Copy out, unchanged, the entries below from the "[121.55-121.75s]" line to the final line. Omit pictures.

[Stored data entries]
○ ○ ○ ○ ○

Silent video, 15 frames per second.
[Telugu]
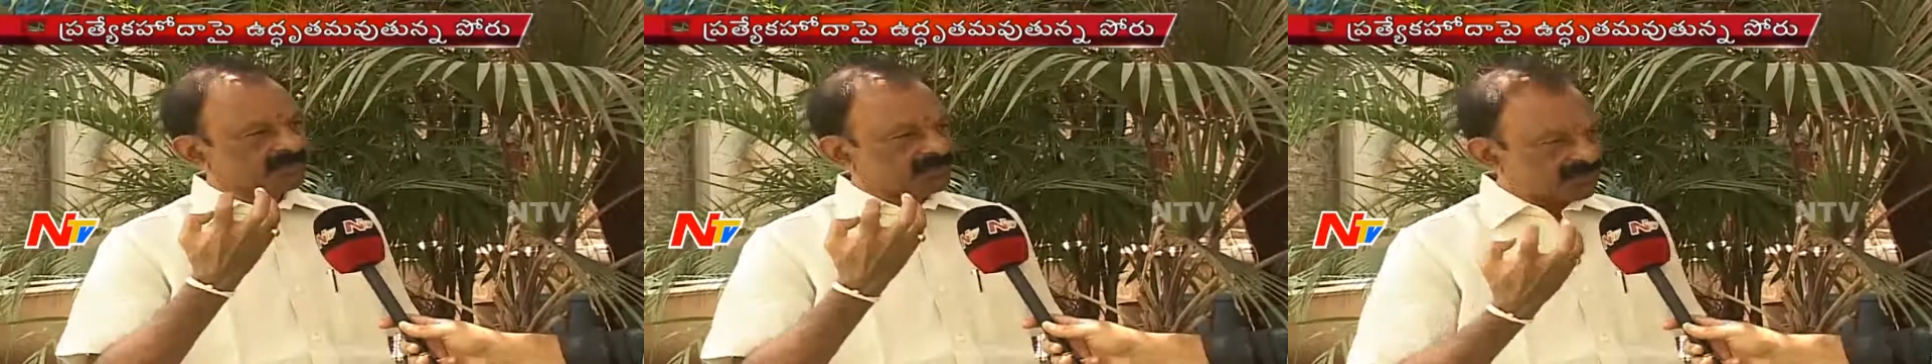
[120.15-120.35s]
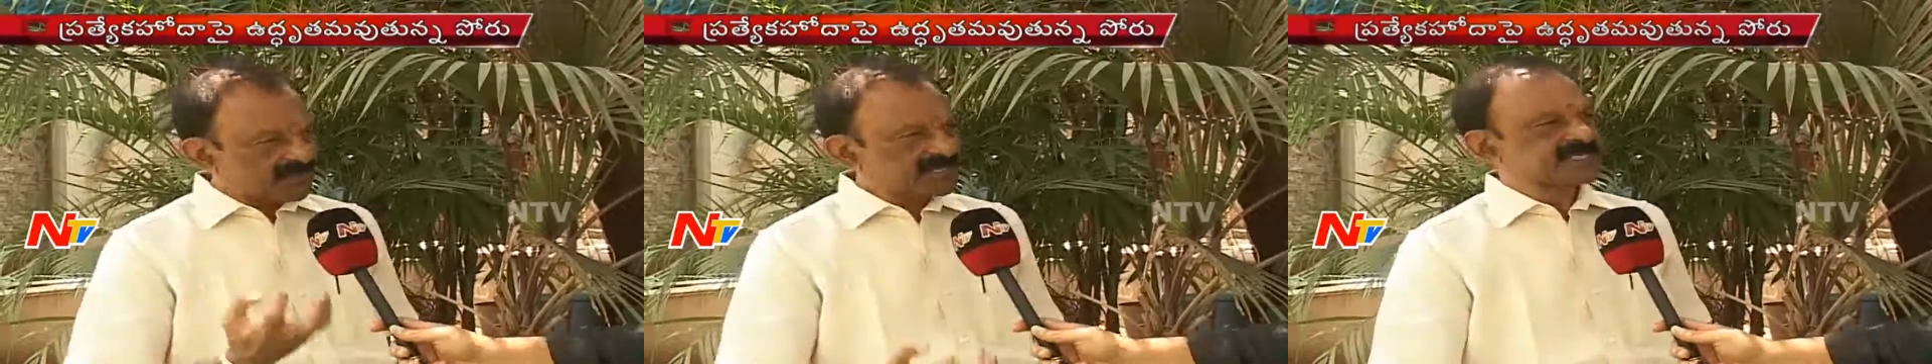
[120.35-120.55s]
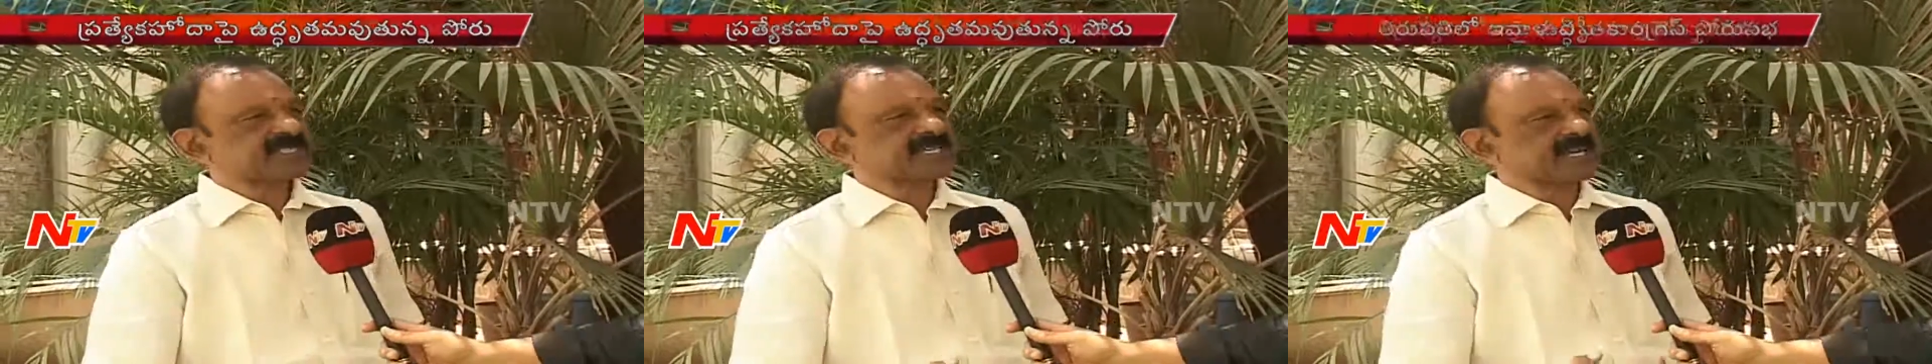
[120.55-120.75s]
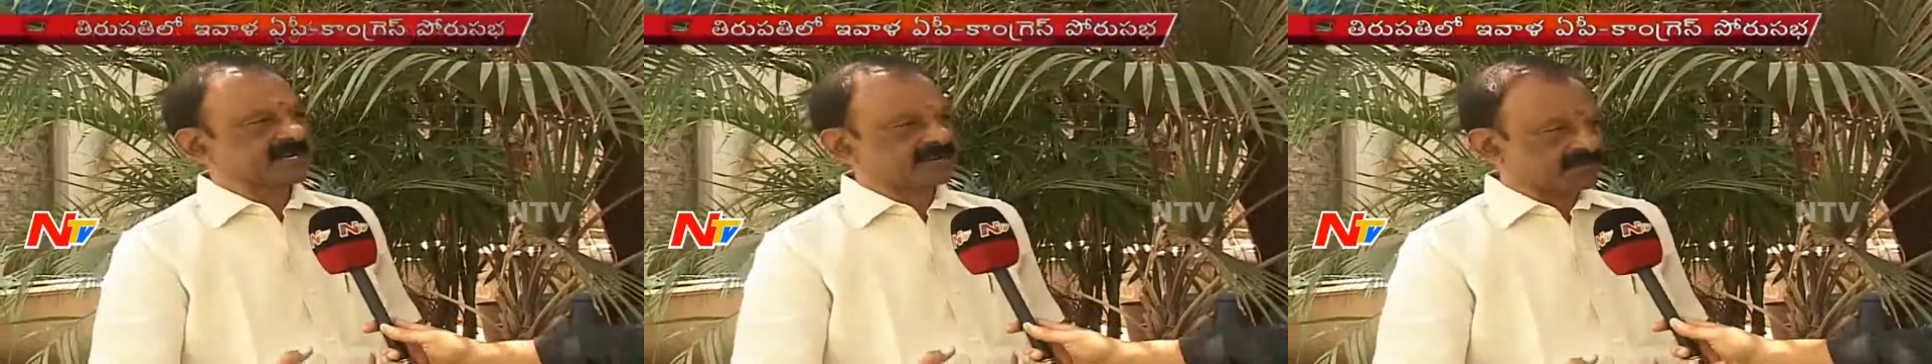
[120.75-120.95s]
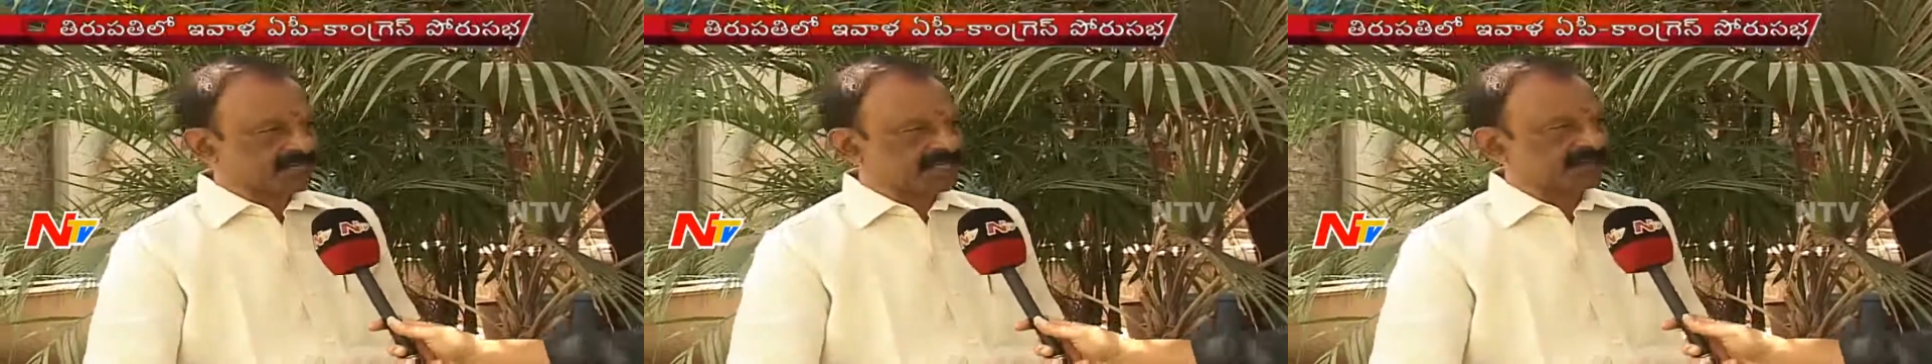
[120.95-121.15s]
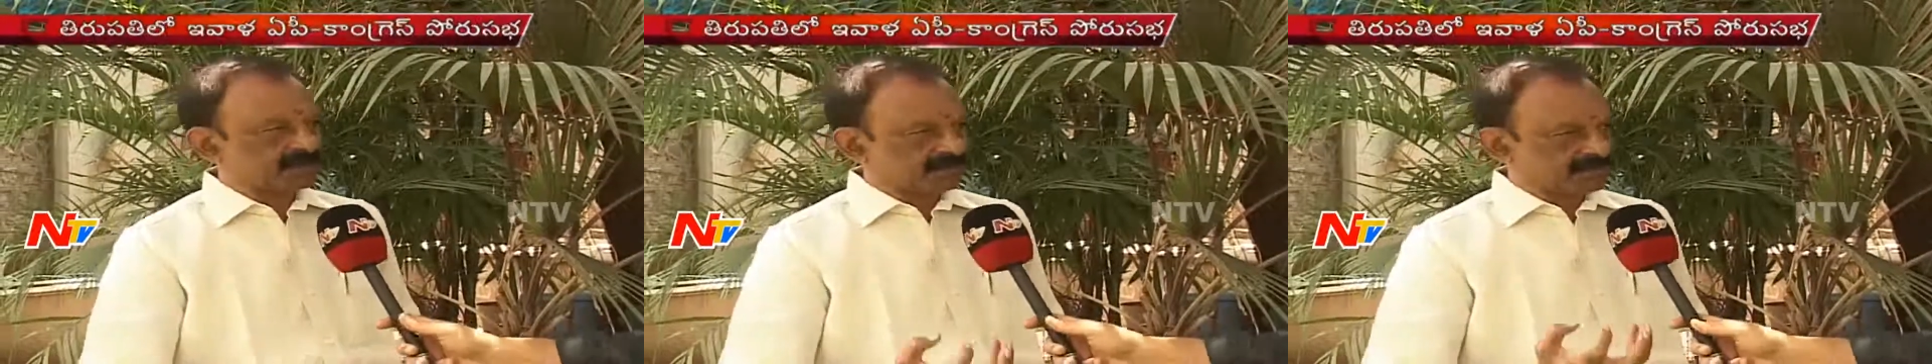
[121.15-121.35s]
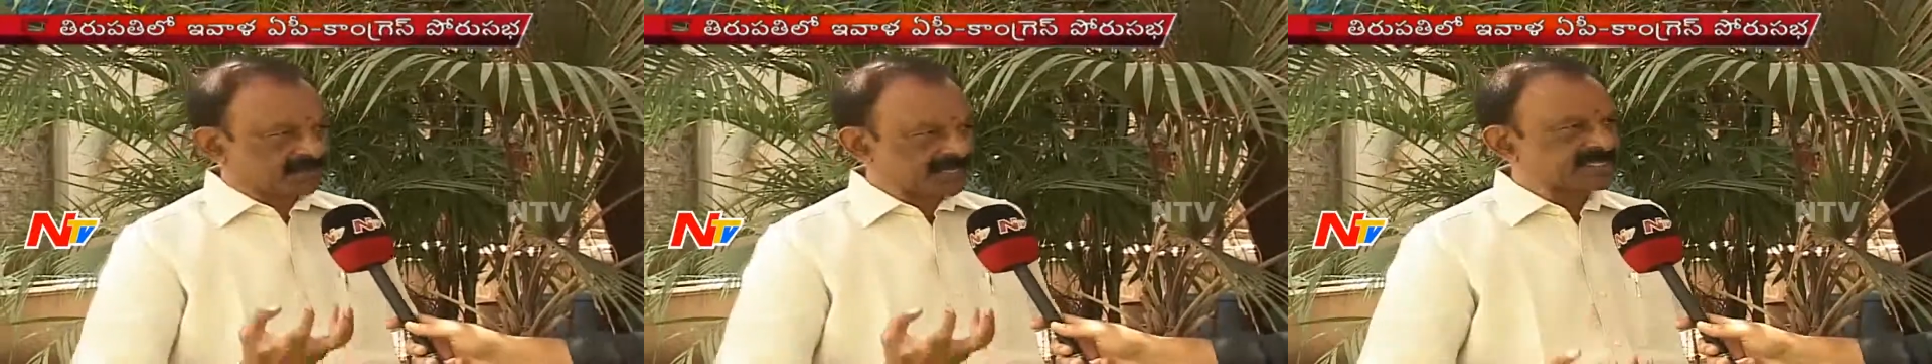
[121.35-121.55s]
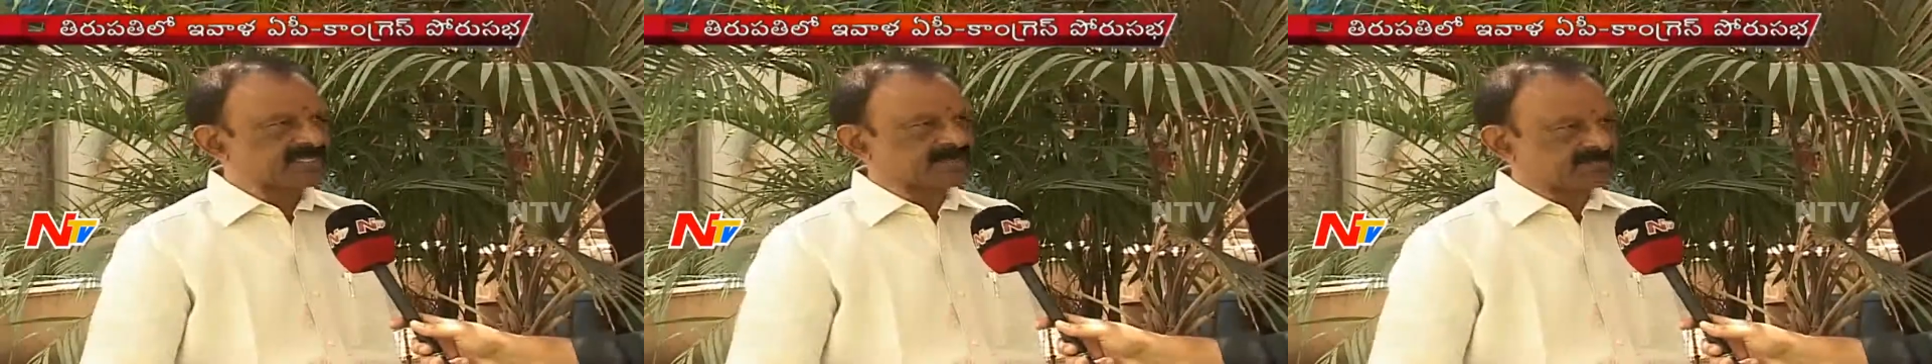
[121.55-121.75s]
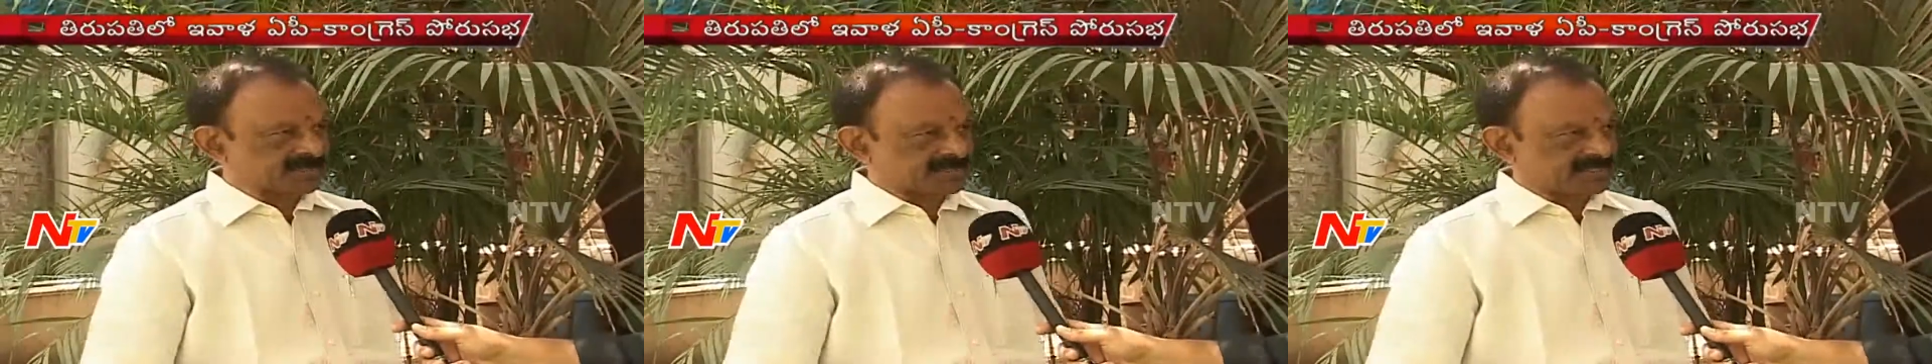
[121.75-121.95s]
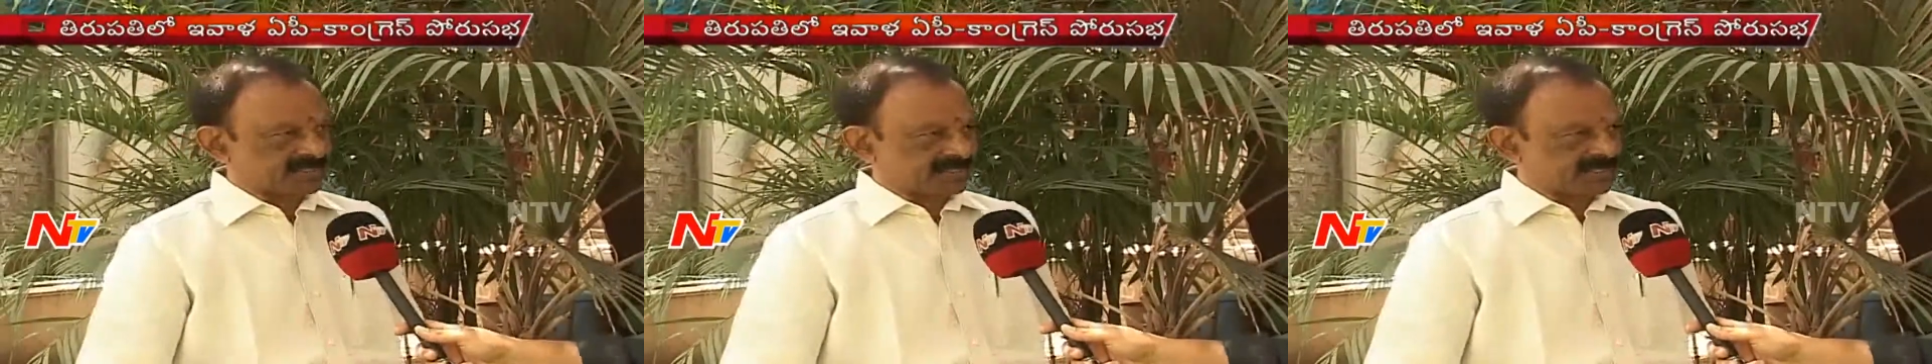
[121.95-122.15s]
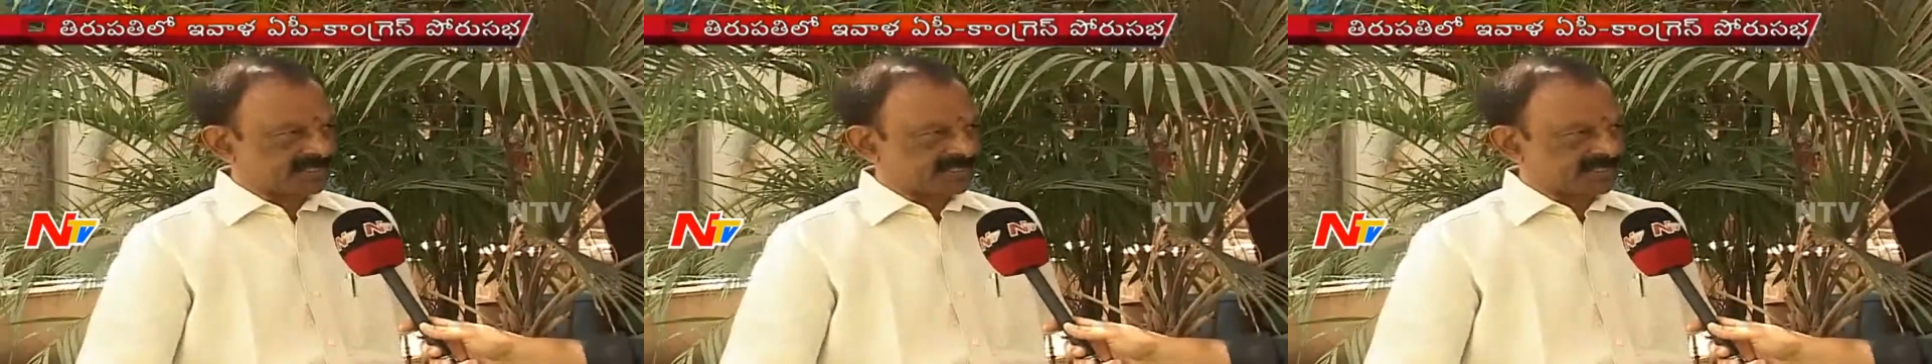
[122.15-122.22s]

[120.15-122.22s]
ఫిక్స్ అయ్యేటువంటి పరిస్థితి వచ్చింది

○ ○ ○ ○ ○

YOUR RESPONSE:
[121.55-121.75s]
[121.75-121.95s]
[121.95-122.15s]
[122.15-122.22s]

[120.15-122.22s]
ఫిక్స్ అయ్యేటువంటి పరిస్థితి వచ్చింది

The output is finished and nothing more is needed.